┌──

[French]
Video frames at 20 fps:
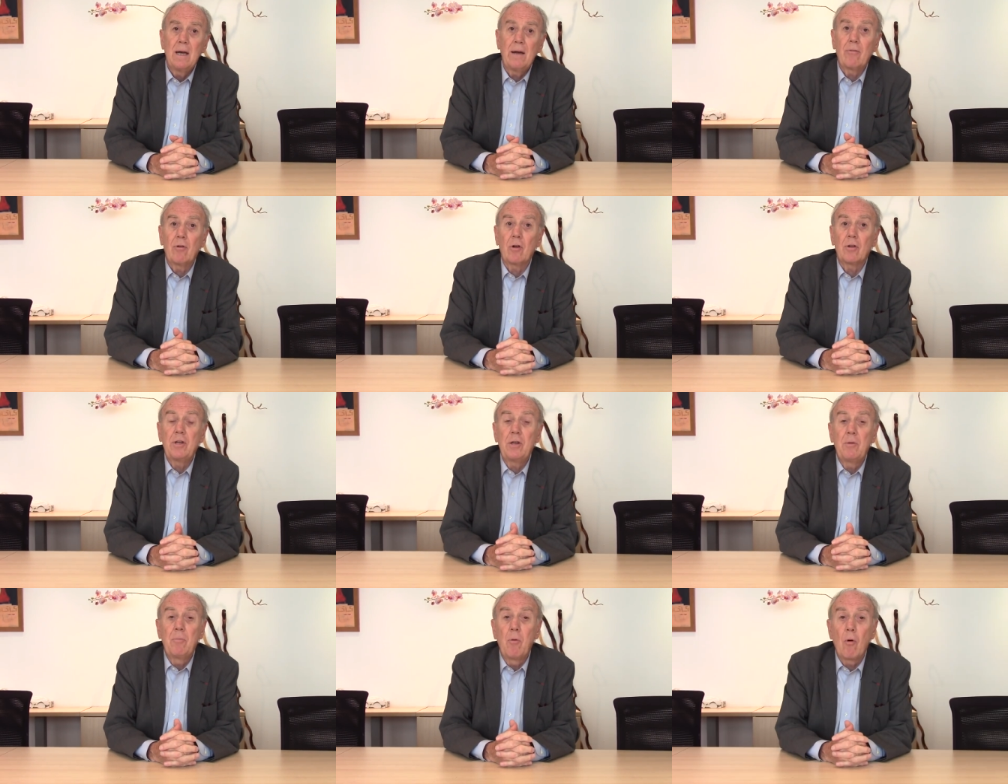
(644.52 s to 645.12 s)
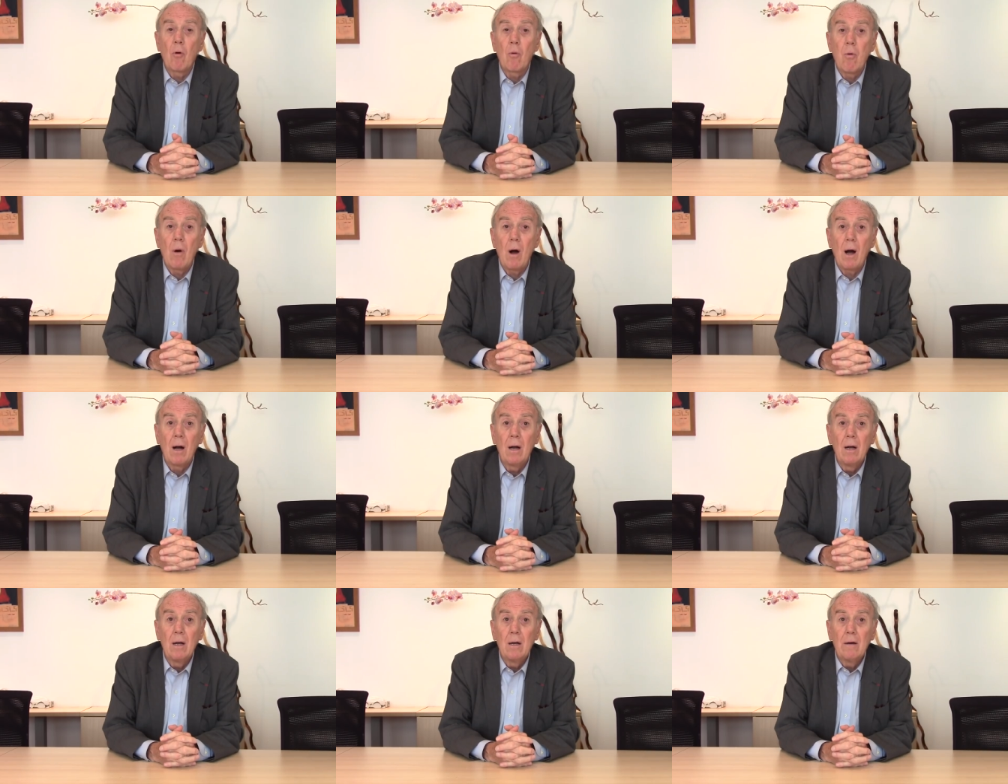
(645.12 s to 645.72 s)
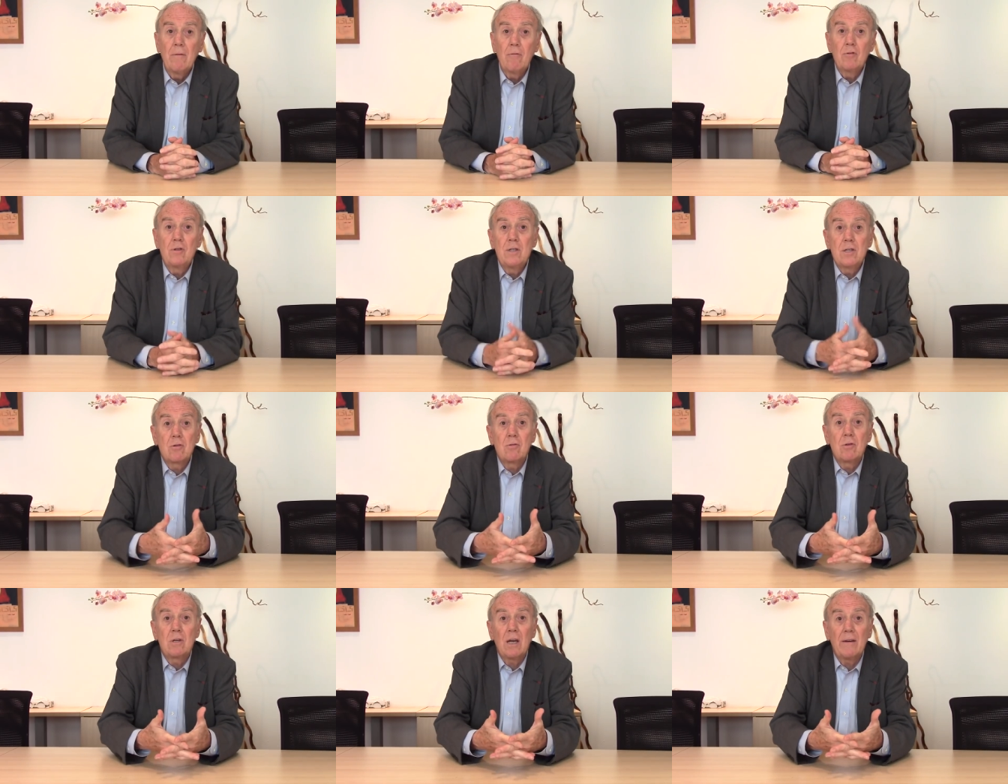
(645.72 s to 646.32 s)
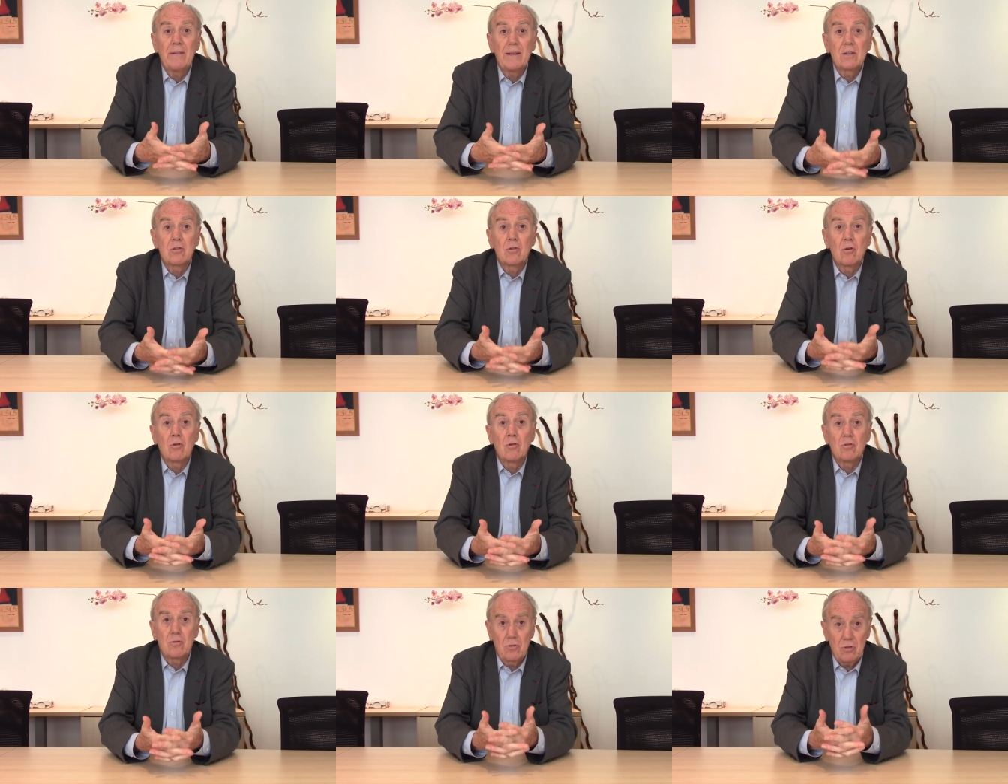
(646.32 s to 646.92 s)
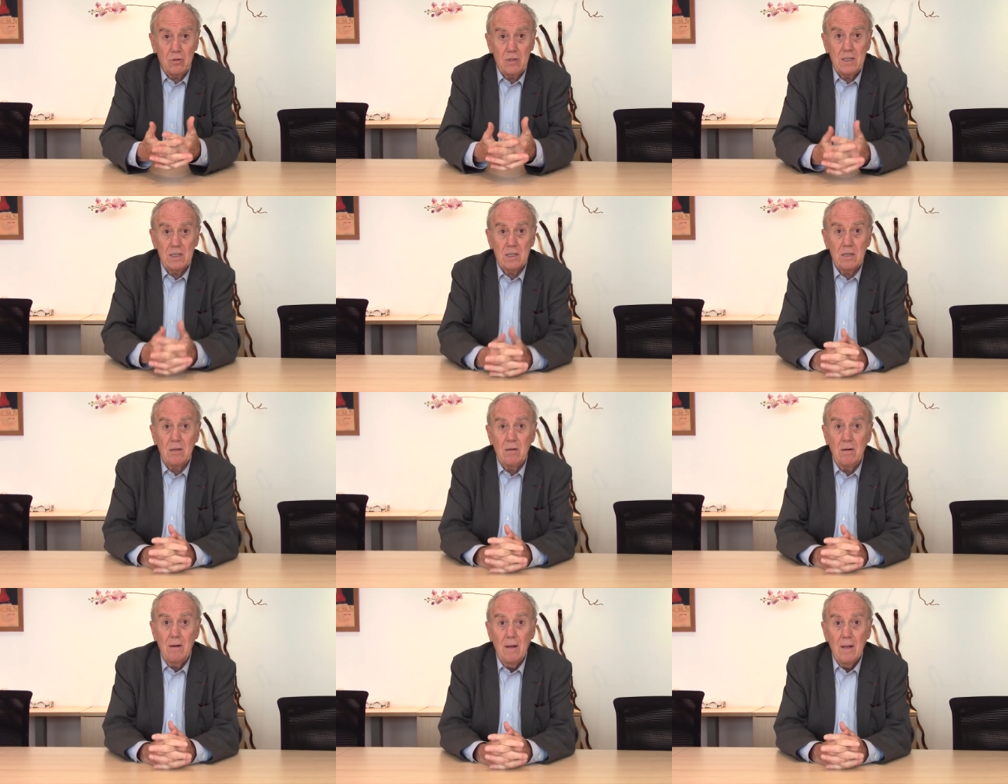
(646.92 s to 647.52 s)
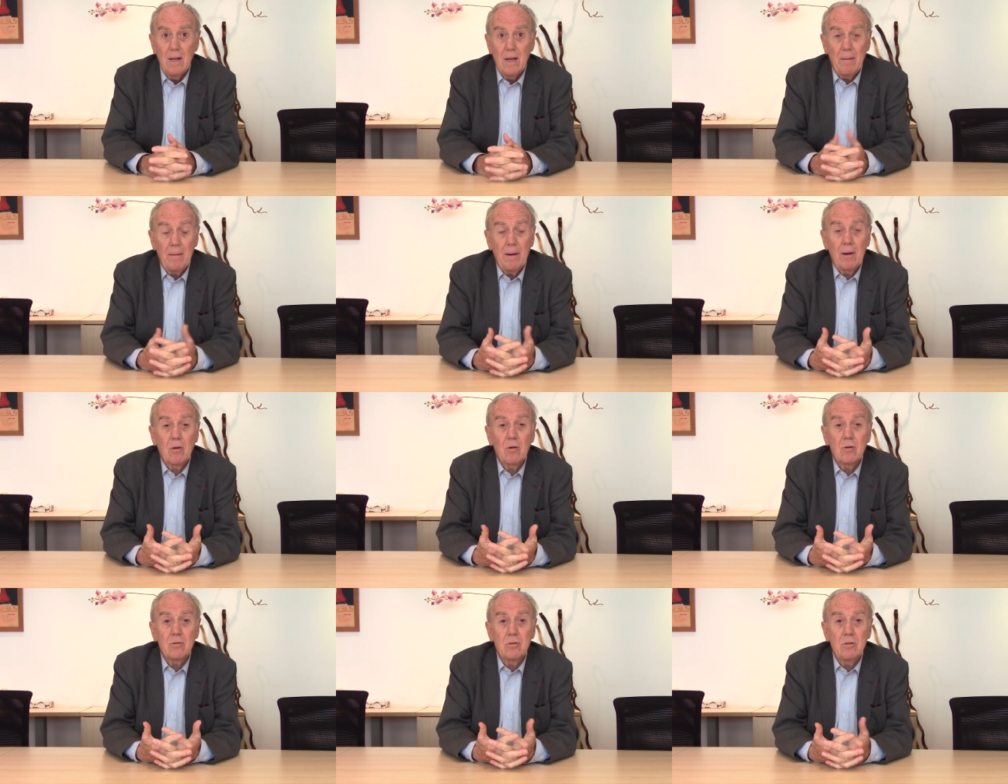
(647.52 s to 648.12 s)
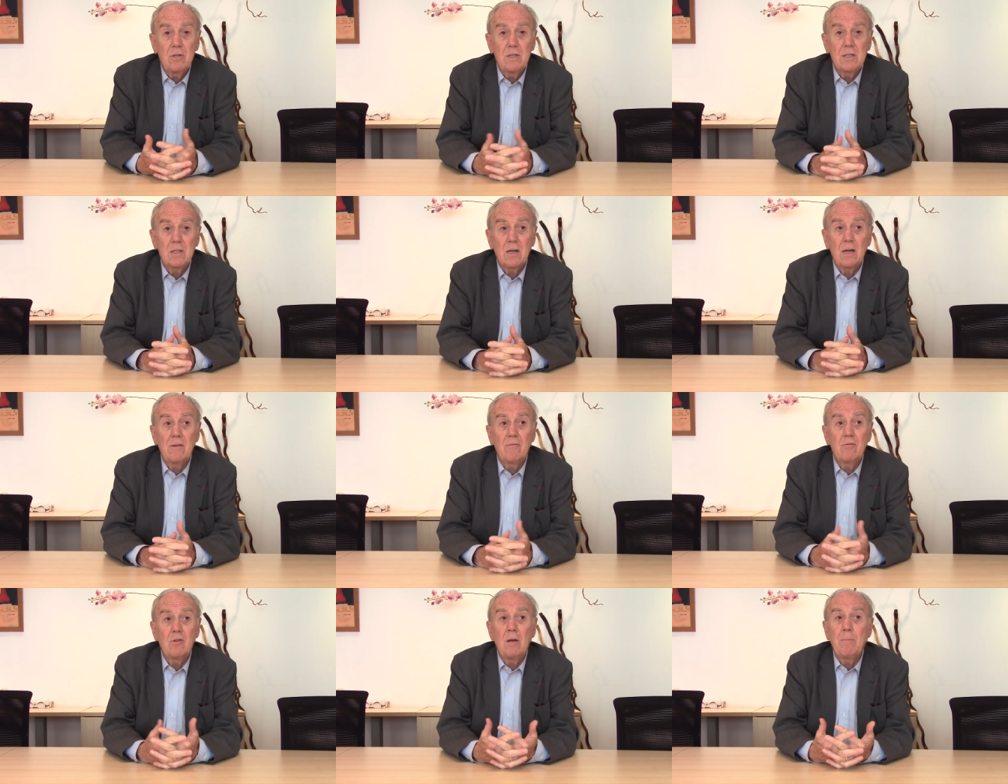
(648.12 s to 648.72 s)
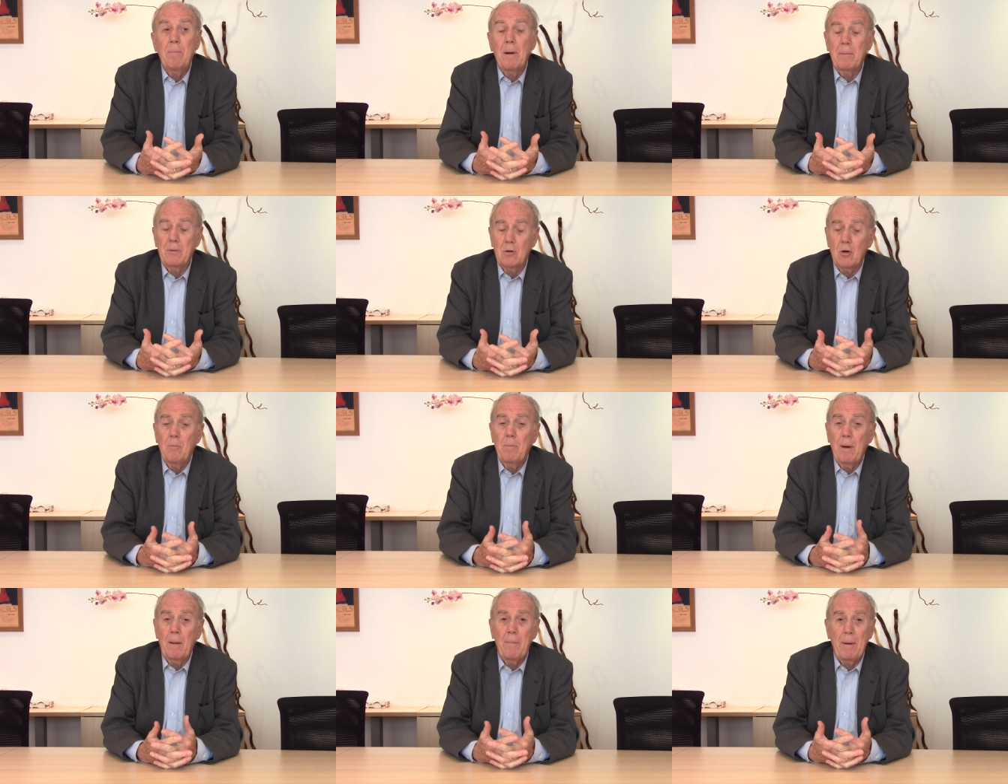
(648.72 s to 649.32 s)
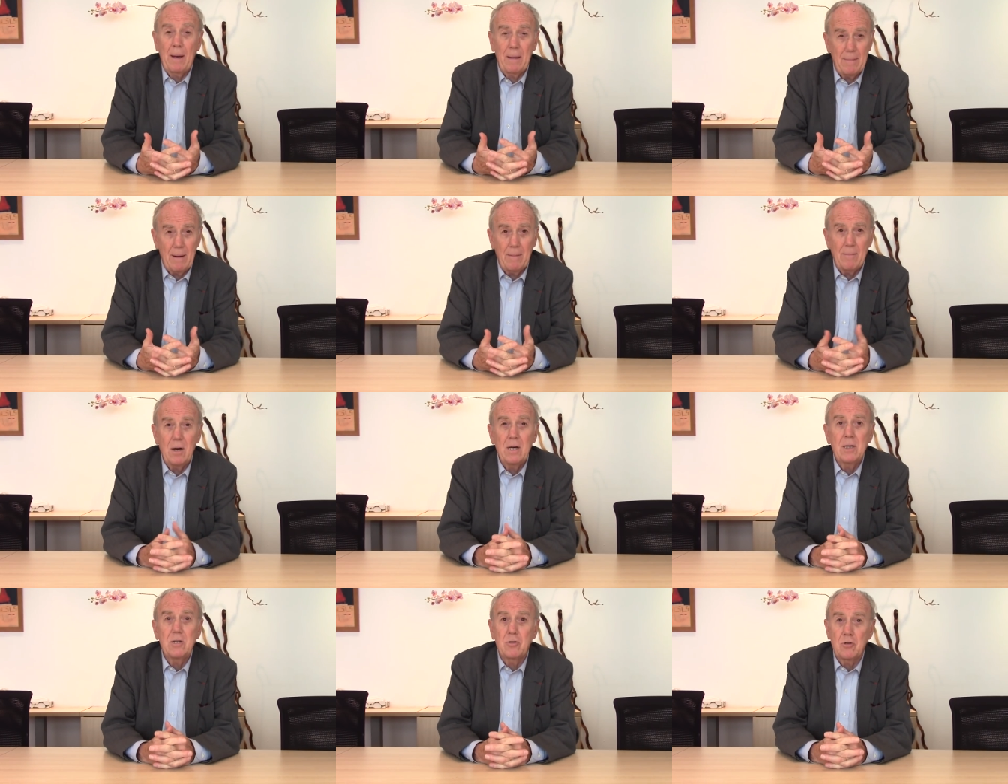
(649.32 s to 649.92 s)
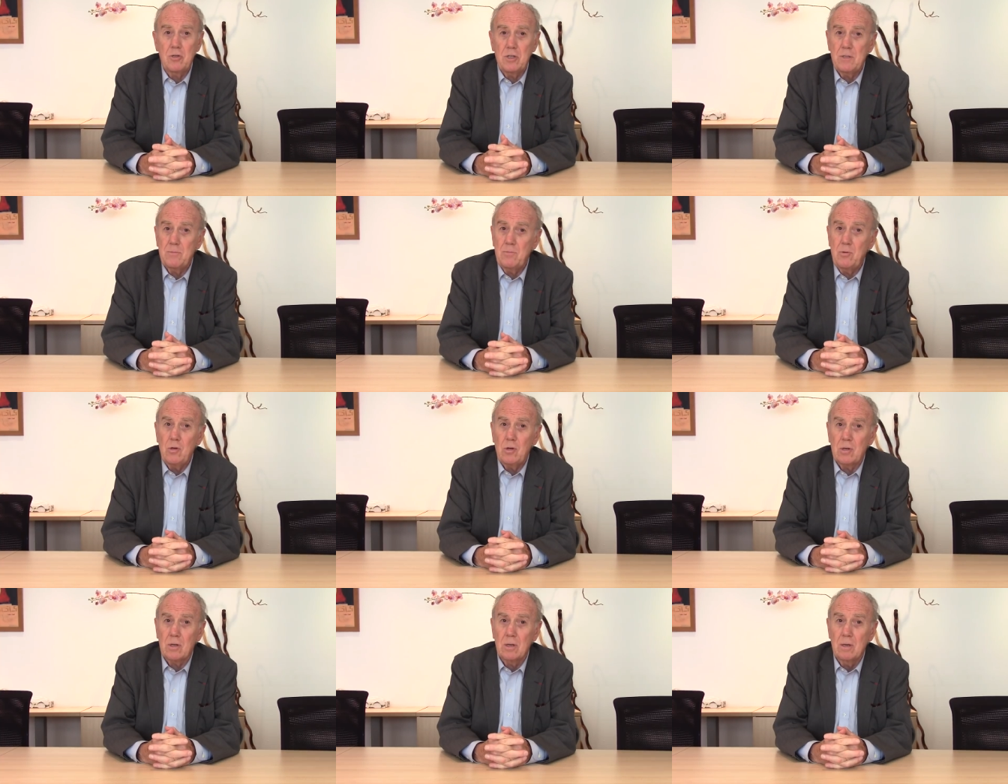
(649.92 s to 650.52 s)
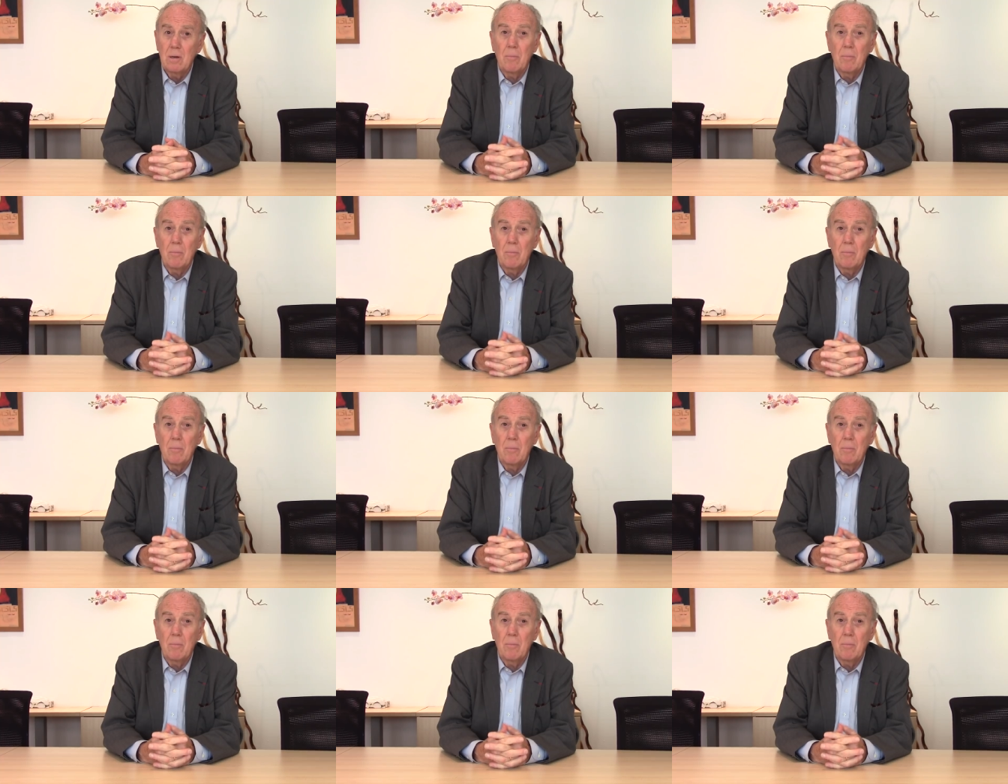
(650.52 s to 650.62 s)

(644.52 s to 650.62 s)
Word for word: Et vous leur dites pourquoi vous discutez avec ce gosse de 10 ans, et eh ben, le gosse de 10 ans, il vous dit parce que papa et maman, ils se disputent.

└──

■ TASK STATEMENT
The answer must consist of the line containing "(645.72 s to 646.32 s)" and every line after it through the end of the records, retyped exactly, with all pictures left out.

■ RESPONSE BOX
(645.72 s to 646.32 s)
(646.32 s to 646.92 s)
(646.92 s to 647.52 s)
(647.52 s to 648.12 s)
(648.12 s to 648.72 s)
(648.72 s to 649.32 s)
(649.32 s to 649.92 s)
(649.92 s to 650.52 s)
(650.52 s to 650.62 s)

(644.52 s to 650.62 s)
Word for word: Et vous leur dites pourquoi vous discutez avec ce gosse de 10 ans, et eh ben, le gosse de 10 ans, il vous dit parce que papa et maman, ils se disputent.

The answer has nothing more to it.